There is one way that homemade paint is really superior, even to Vasari. Tubed paint requires stabilizers to avoid separation, and even high end ones usually have a small amount. Even a small amount extinguishes the distinctive character of some pigments in oil, particularly long, ropey rheology and even dilatancy. You will never get a tubed ultramarine blue or Mars violet that can pull out into foot-long strings! I probably wouldn’t even be aware that pigments have these differences if I only used tube paints. I find them fascinating, and a desirable part of the craft of painting. There are certainly painting styles in which they are not useful or desirable at all, but you can’t know if you like them unless you experience them.
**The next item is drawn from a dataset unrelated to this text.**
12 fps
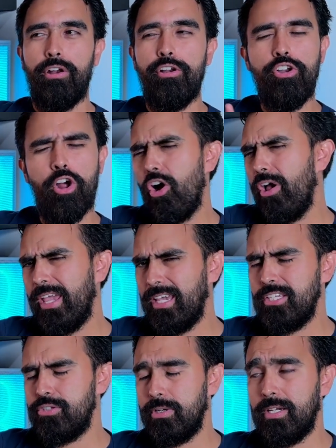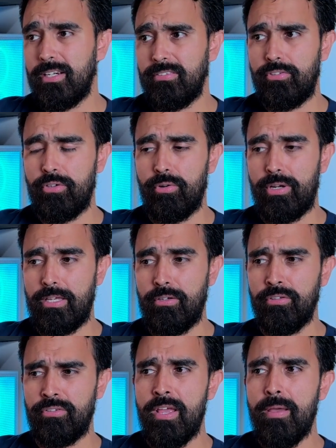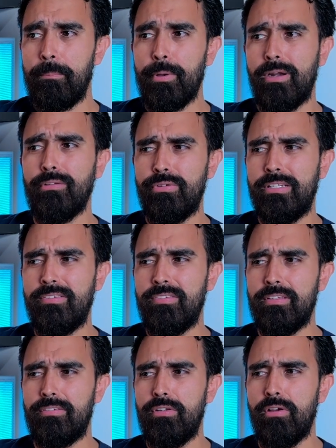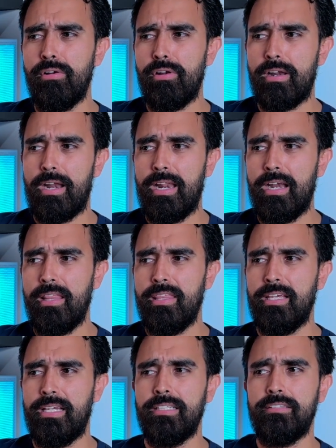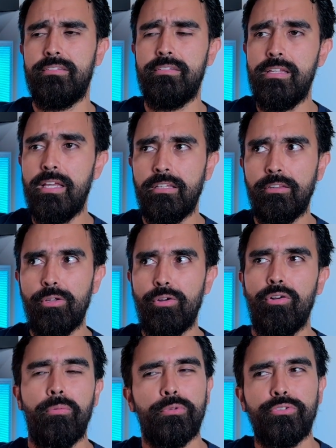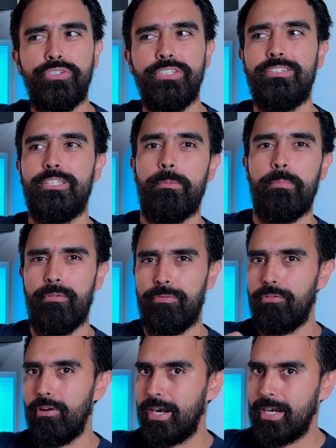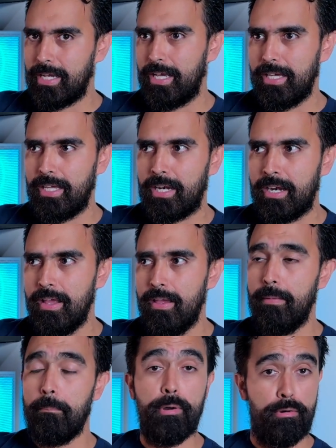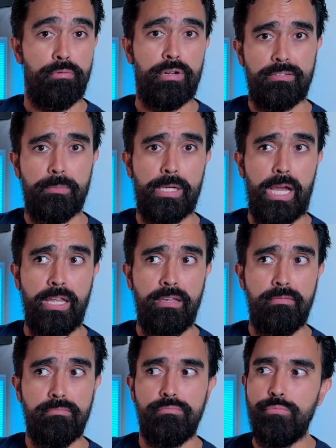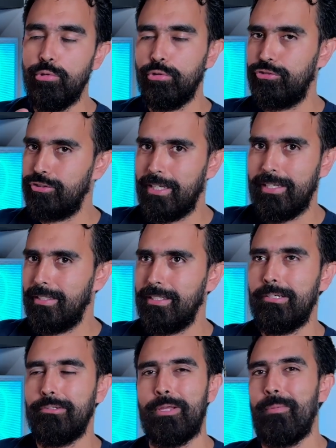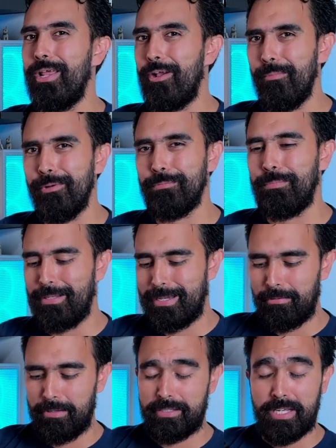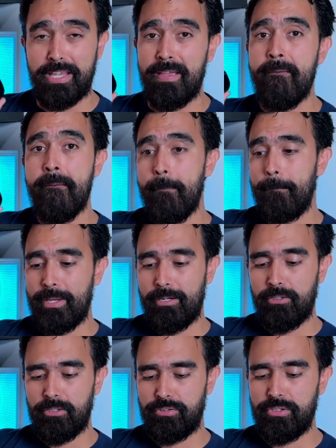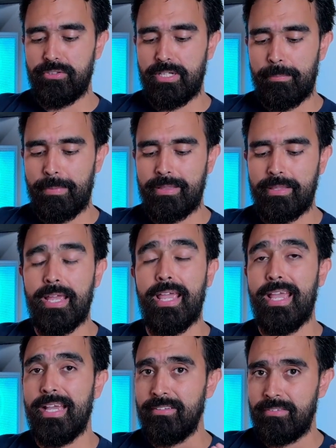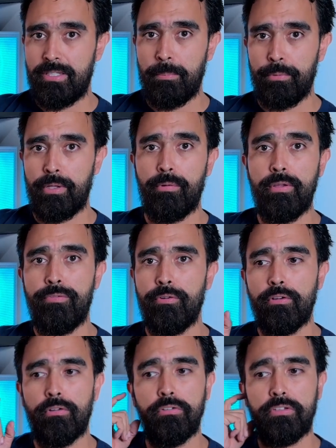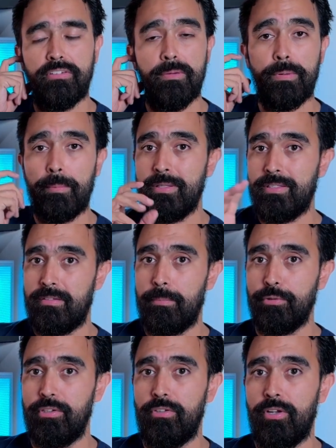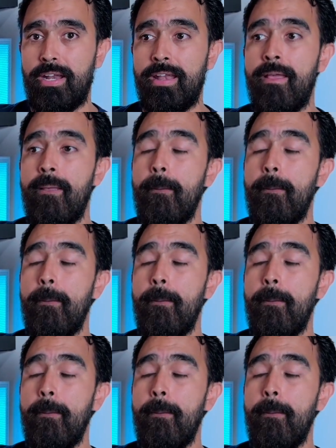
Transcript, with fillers: No he hecho ejercicio con ellos, pero es una sensación rara de que siento como si se me fueran a caer, pero nunca se me caen. No sé, no sabría cómo explicarlo a detalle, pero sinceramente este tipo de audífonos, los que simplemente se posicionan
Update: I’ve been doing some texture face-offs between different brands including Vasari and Blockx. One that wouldn’t hold texture at all is M. Graham. It’s known for its very loose consistency, and indeed texture just melted away. But I did an experiment of adding dry pigment (not additive but the matching pigment color) to the M. Graham paint until it could hold texture. At that point, it was the closest to Vasari and BlockX of all the paints I tried. It was smooth, brushable, and held brush marks and edges well. There are other loose, melting paints like Sennelier that are good quality and might have similar results. Perhaps that might be a poor artist’s compromise to get close to Cadillac paint without a lot of the work of making paint by hand. I need to play around with this more; small sample size at this point.